Some use it only to fill vacancies as they arise (if any).
Others intentionally plan on using it extensively to fill a meaningful number of their seats (like maybe 10%). That is one of the ways a school can manage its reported admit rate down and its reported yield rate up.
Few schools have their wait lists ranked. It is more of a wait pool from which they pick the kind of kids that want/need (male music majors from the northeast; female engineers from the southwest, or whatever).
Being full pay in that process is never going to be a disadvantage. Knowing that the spot will be accepted if offered is never going to be a disadvantage either.
Even if need blind schools’ websites or waitlist letters don’t mention being aid sensitive on wait lists, they may be. I would call or email those other schools. I checked with two schools where my son considered accepting a waitlist spot and one said they were need-aware for waitlist, while the other said they were need-blind. Both were need blind for RD.
Following @blossom’s advice is a great idea if he has a clear #1. If you have reason to believe that your child’s GC will either not make such a call or be ineffectual at it, then maybe you and your kid could make the call yourselves.
Of course it helps if you say you will come regardless and money is not an issue! Even the no loans need blind type of schools become not need blind when it comes to the waitlist. And I believe (data set: one school, two unrelated students waitlisted in different years) that lobbying the regional admissions person by the student via email (judiciously without becoming a pest) helps too. If you really want to go, you don’t just sit, you mount a full court press. If you haven’t visited the campus yet, you go and visit! If historially very few students are taken off the wait list, it may not be worth it, so check the numbers via the Common Data Sets.

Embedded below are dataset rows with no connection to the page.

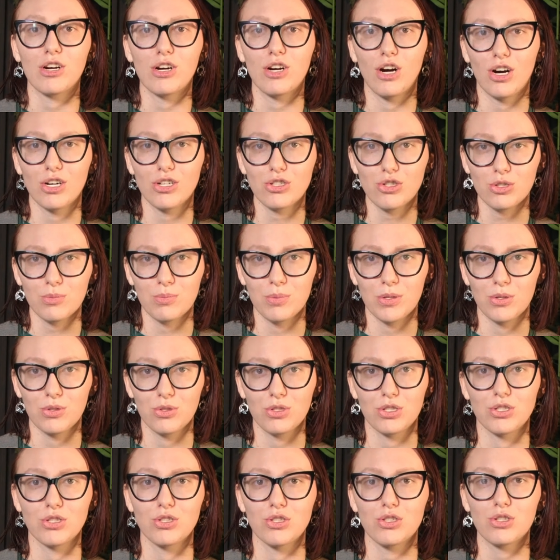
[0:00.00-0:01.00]

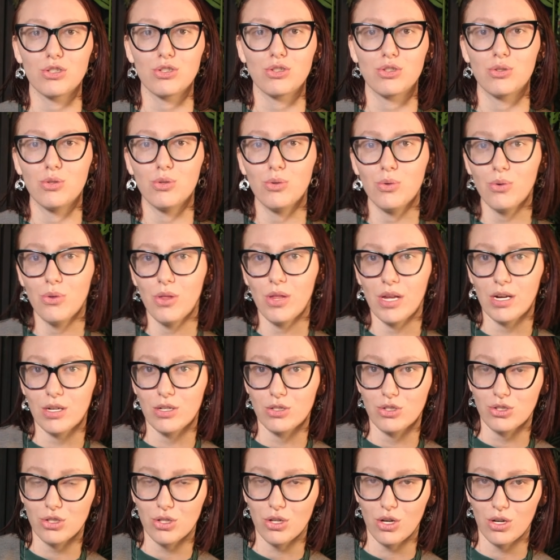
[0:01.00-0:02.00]
contributions to their
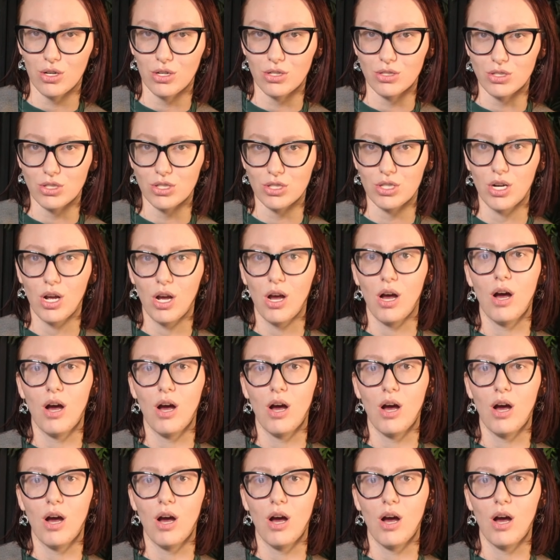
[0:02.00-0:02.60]
church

D1 was WL at two schools few years ago. I emailed both schools to let them know we did not need FA. At one school we asked the GC to let the adcom know if D1 was admitted off the WL she would absolutely attend. I found out on CC when those schools were going to their WL and informed D1’s GC. When the GC called one of those schools the adcom denied they were going to their WL, but on the same day they called GC back to offer a spot to D1. They only gave D1 24 hours to decide. The other school also called her GC to offer D1 a spot few days later. Both schools said they wouldn’t send out the acceptance letter until they got a commitment from D1. My sense was they were just going down their list until they filled up the class.
D1 did send in additional packet to those WL schools, and her GC was very proactive in calling those adcoms. I think the GC got all of her kids off their WL. Schools like Hamilton said they would only take kids who didn’t need FA. Second week of May is a good time to call about whether the school is going to its WL.

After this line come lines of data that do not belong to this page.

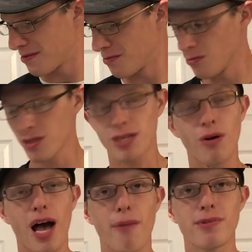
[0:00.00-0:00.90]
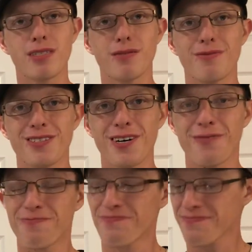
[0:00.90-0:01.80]
We'll see what happens. So
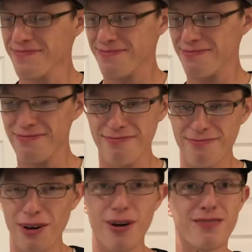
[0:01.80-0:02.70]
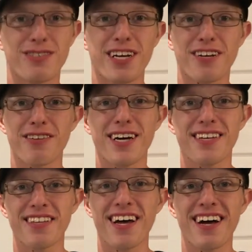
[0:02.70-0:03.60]
my wife's shaking her head
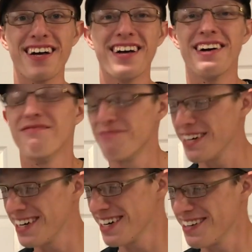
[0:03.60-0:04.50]
on that. But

FYI - I had a friend whose kid’s GC wouldn’t make the call or do anything to help her kid. Her kid followed the same advice D1’s GC gave and my friend called the adcom herself. The kid got off NU, Duke and Cornell’s WL that year.
My son got off the waitlist at Vanderbilt on May 3. They called him personally. I think they (as in Vanderbilt – don’t know about other schools) go to it right away after May 1. I was reluctant to make any calls myself. It seemed more appropriate for my son to handle the communication with the admissions counselor. I can’t remember what his school guidance counselor did or did not do. I vaguely remember her saying she had to be fair to all students, so if 2 or more were on the waitlist for a particular school, she could only ask general questions of the admissions counseler. She would not lobby for any kid in particular. (Public school.)

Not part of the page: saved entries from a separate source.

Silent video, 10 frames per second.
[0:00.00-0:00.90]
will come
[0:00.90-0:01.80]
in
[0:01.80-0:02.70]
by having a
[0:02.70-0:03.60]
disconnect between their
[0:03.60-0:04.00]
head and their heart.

@SouthernHope , DS got 2 WL calls last year. Both wanted an answer in 48 hours. Both smaller schools (about 500 freshmen ). At both, the incoming class was remarkably balanced in terms of gender, etc. which suggests the WL was used to fill in what was still needed after May 1. With that said, both schools have had enormous variability around how many students they have taken from the WL in the past 3 years. I would guess that FP is, in general, helpful when dealing with the WL - on both sides.